O Supremo Tribunal Federal decidiu nesta quinta-feira pela suspensão da lei que permite o uso da fosfoetanolamina sintética, a chamada “pílula do câncer”, por pacientes com a doença.
O STF julgou a ação direta de inconstitucionalidade (ADI) protocolada pela Associação Médica Brasileira (AMB), que questiona o texto sancionado em abril pela presidente afastada Dilma Rousseff, o qual libera o porte, o uso, a distribuição e a fabricação da substância, supostamente eficaz no combate contra tumores.
A decisão é provisória porque diz respeito a uma medida liminar na ação direta de inconstitucionalidade, providência tomada para eliminar uma situação de perigo ou risco a direitos, durante o tempo necessário para o desenvolvimento do processo principal. Portanto, a lei fica suspensa até o julgamento definitivo do tema, que ainda não tem data para acontecer.
Seis ministros votaram pela suspensão do texto, usando argumentos como a falta de testes que comprovem a eficácia do composto e indiquem seus efeitos colaterais. “Se nós permitirmos ao Parlamento legislar dessa forma na área da farmacologia estaremos abrindo um precedente extremamente perigoso”, disse o ministro Ricardo Lewandowski, presidente do Supremo.
Edson Fachin, Dias Toffoli, Gilmar Mendes e Rosa Weber votaram pela permissão do uso da sustância apenas por pacientes terminais. Na prática, a lei passaria a valer apenas para esses casos.
Segundo Gilmar Mendes, se a lei for suspensa totalmente, os ministros vão estimular a judicialização, de forma abusiva e sem parâmetro.
Ausente, Celso de Mello não votou.
No mesmo julgamento, os ministros mantiveram suspensas decisões judiciais que obrigavam o governo a fornecer a “fosfo”.
A lei
Sancionado em abril, o texto permitia que pacientes diagnosticados com a doença usassem a fosfoetanolamina por livre escolha.
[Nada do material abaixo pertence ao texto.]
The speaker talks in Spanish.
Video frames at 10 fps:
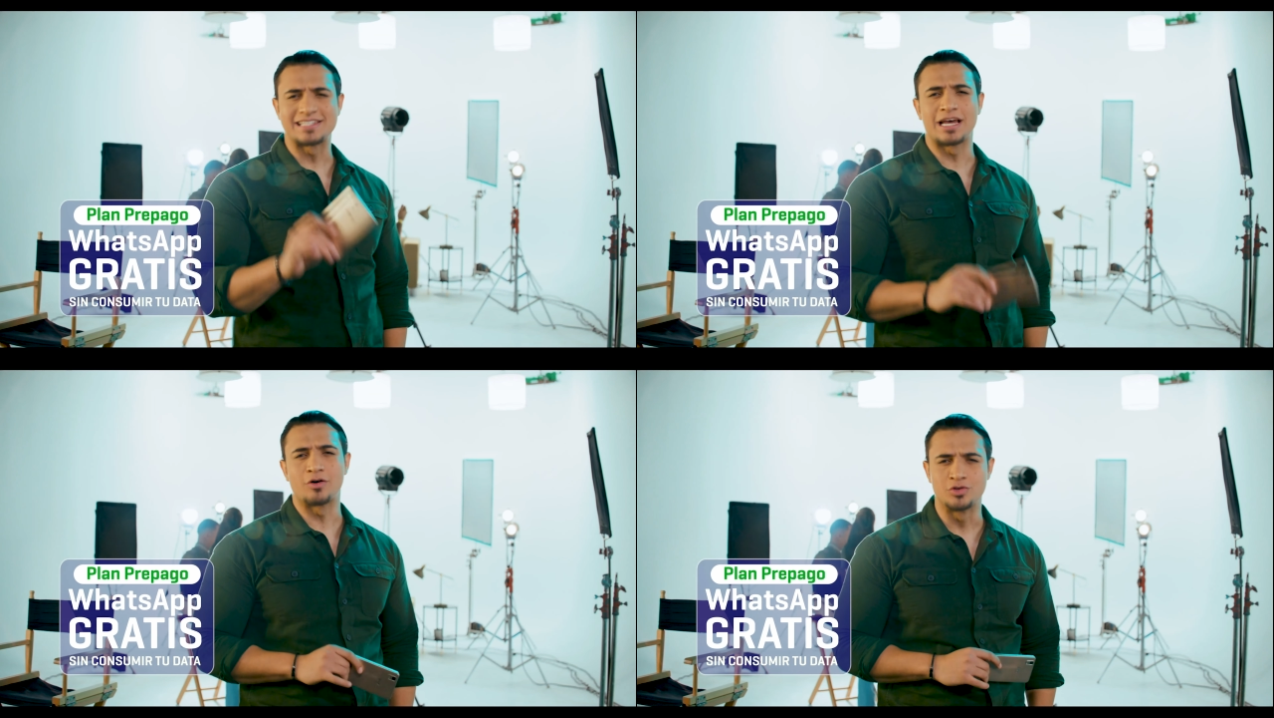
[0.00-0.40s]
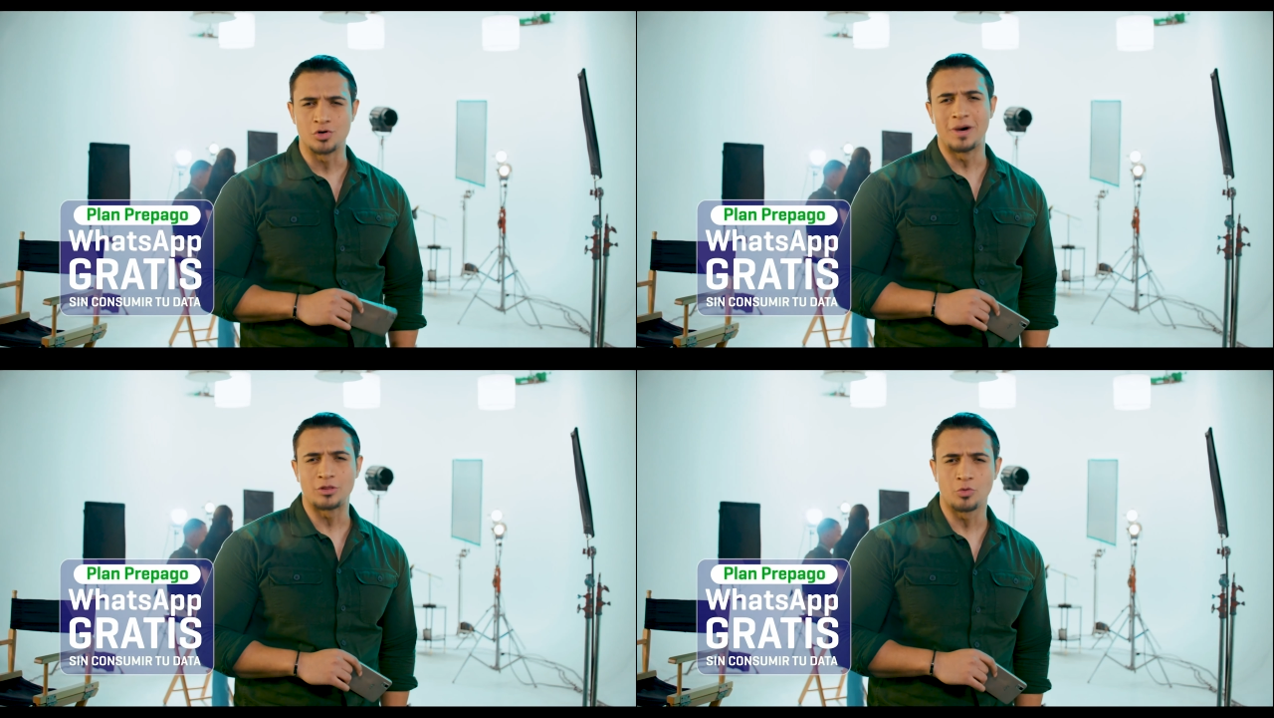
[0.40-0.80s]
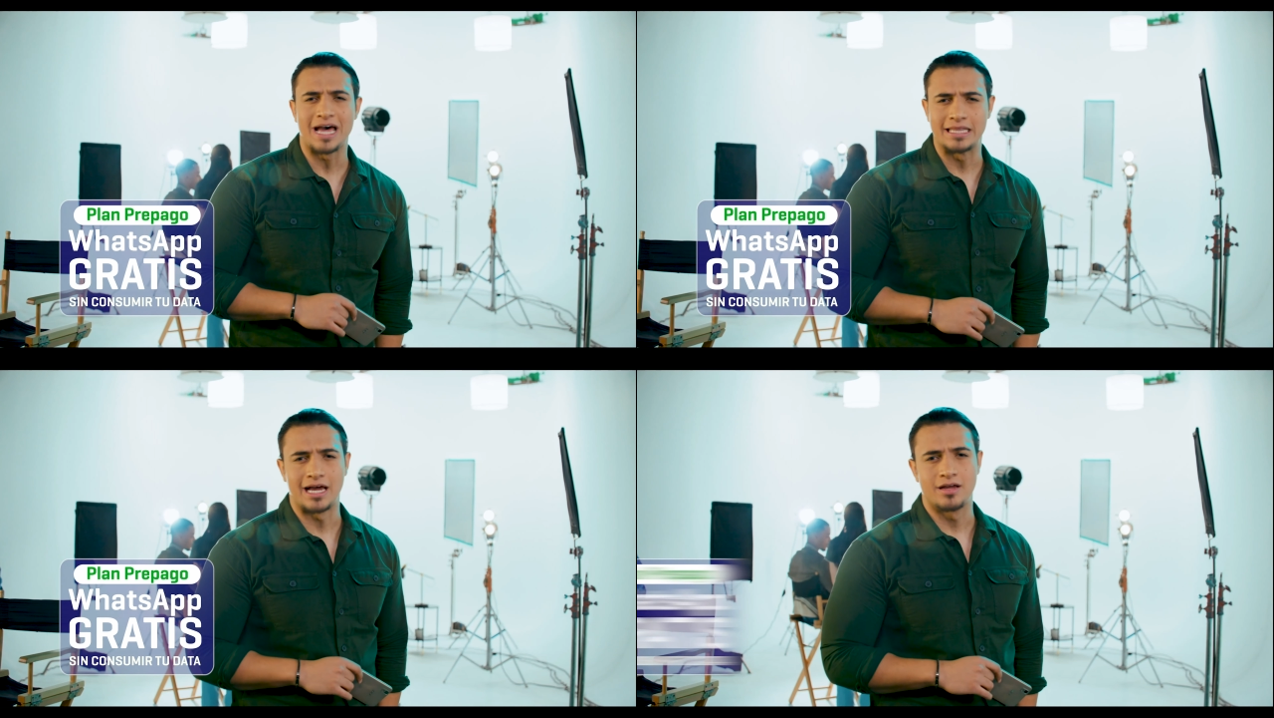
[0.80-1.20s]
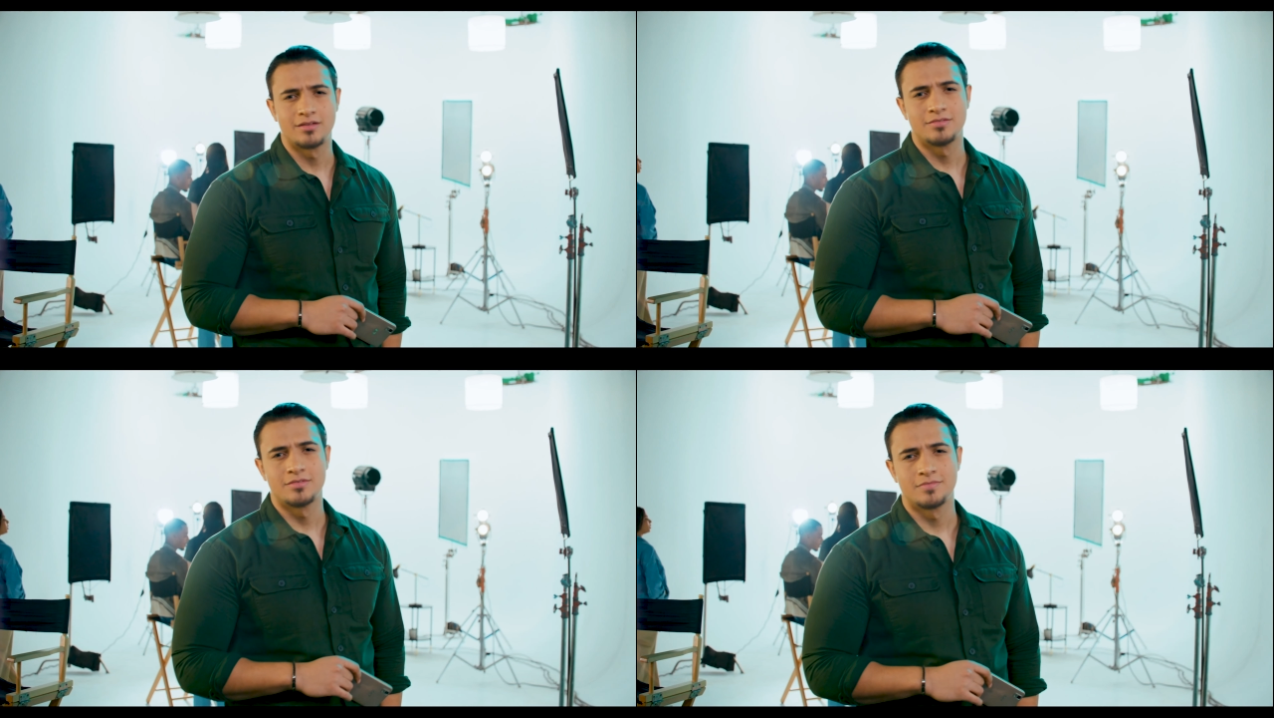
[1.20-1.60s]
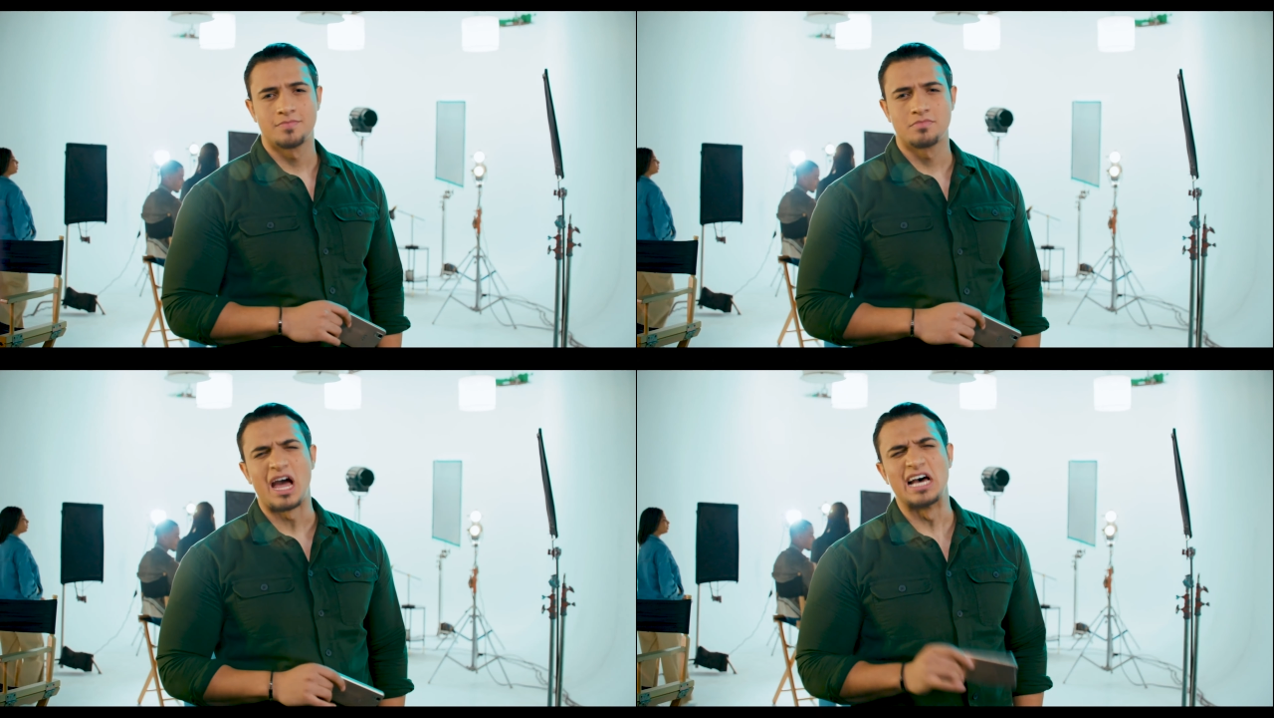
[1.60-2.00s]
se consuma tu data?
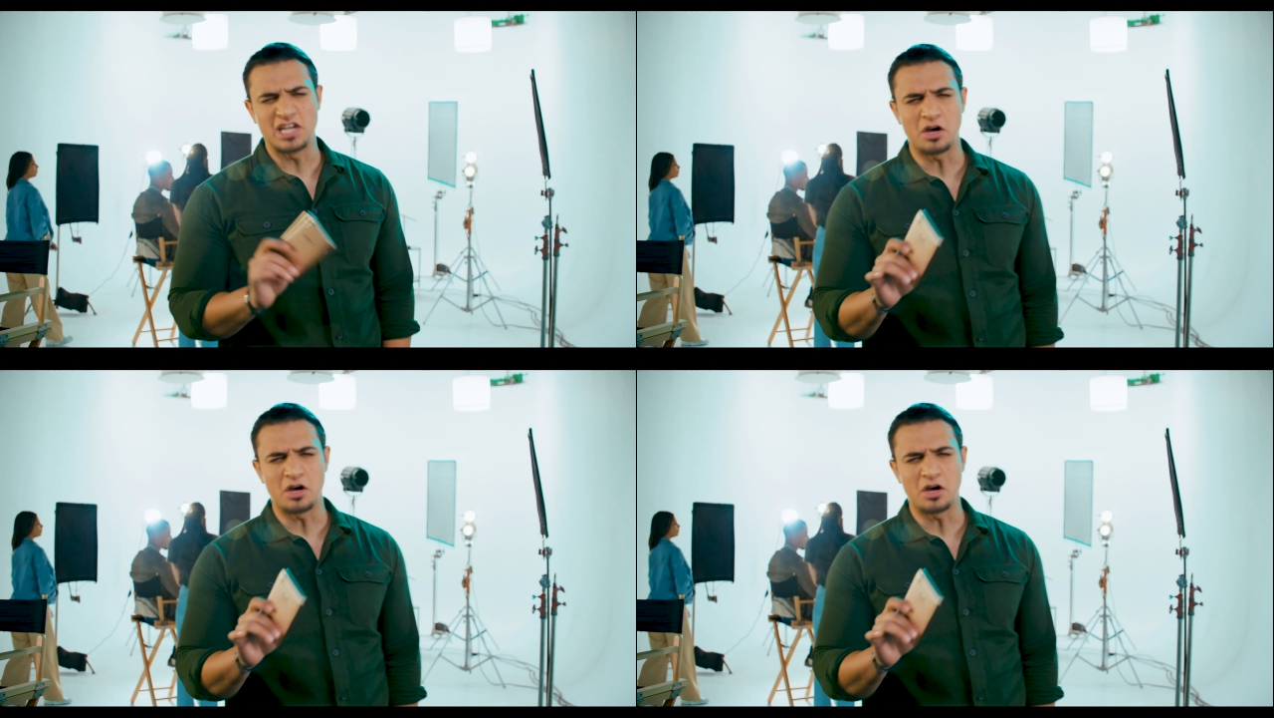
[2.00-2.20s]
Así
A sanção da presidente havia sido criticada pela comunidade científica por liberar um composto que não tem registro na Anvisa nem eficácia comprovada.
Produzida há mais de 20 anos, a fosfoetanolamina sintética foi estudada pelo professor aposentado Gilberto Orivaldo Chierice, no Instituto de Química da USP em São Carlos, e distribuída gratuitamente durante décadas para pacientes.
Em abril, o presidente do STF , Ricardo Lewandowski, autorizou a USP a interromper o fornecimento das pílulas, o que levou a uma enxurrada de ação judiciais e pôs a “fosfo” nos holofotes.
Argumentos
Entre os argumentos contrários à liberação da pílula está o desconhecimento sobre a ação e os efeitos colaterais da “fosfo” em humanos. Na ação proposta ao STF, a AMB diz que essas incertezas seriam incompatíveis com direitos constitucionais fundamentais, como o direito à saúde, à segurança e à vida.
“Está sendo autorizado o uso de uma substância que as comunidades brasileira e internacional não conhecem em relação ao câncer. O medicamento serve para quê? Em que dose? Deve ser usado como? Qual doente pode usar? Não temos absolutamente nada disso”, disse o presidente da AMB, Florentino Cardoso, à BBC Brasil.
Para Cardoso, os estudos feitos até agora sobre a ação da substância em tumores não comprovam sua eficácia e nem expõem seus riscos.
Por outro lado, os pesquisadores que estudam a molécula dizem que trabalhos publicados no país e internacionalmente indicam a eficácia da fosfoetanolamina.
Um dos principais pesquisadores da área e autor de 12 estudos sobre o tema, o imunologista Durvanei Augusto Maria diz que a substância impede o crescimento de tumores e evita a formação de metástases, ao induzir a liberação de enzimas que matariam a célula doente. Além disso, teria um “afinidade química” para penetrar nas células tumorais, poupando as saudáveis.
Maria também cita estudos de universidades alemãs, financiados por indústrias farmacêuticas, que estariam avançados na fase de testes com humanos.
“Já está sendo feita a avaliação de risco. É expressivo o aumento da sobrevida, o controle do crescimento e da invasão.”
No entanto, o presidente da Associação Médica Brasileira menciona também os resultados dos primeiros testes feitos pelo Ministério da Ciência e Tecnologia neste ano. Relatórios divulgados em março falavam que a “pílula do câncer” produzida na USP de São Carlos não era tóxica, mas também não combatia os tumores. Novas análises já estão programadas.
Logo depois da divulgação, o professor Gilberto Chierice questionou, em um ofício da Defensoria Pública da União no Rio de Janeiro, os resultados obtidos pelo ministério. Durvanei também participou da elaboração do documento. Segundo ele, um dos problemas das análises foi a ordem de grandeza testada, menor que aquela já usada em outros testes.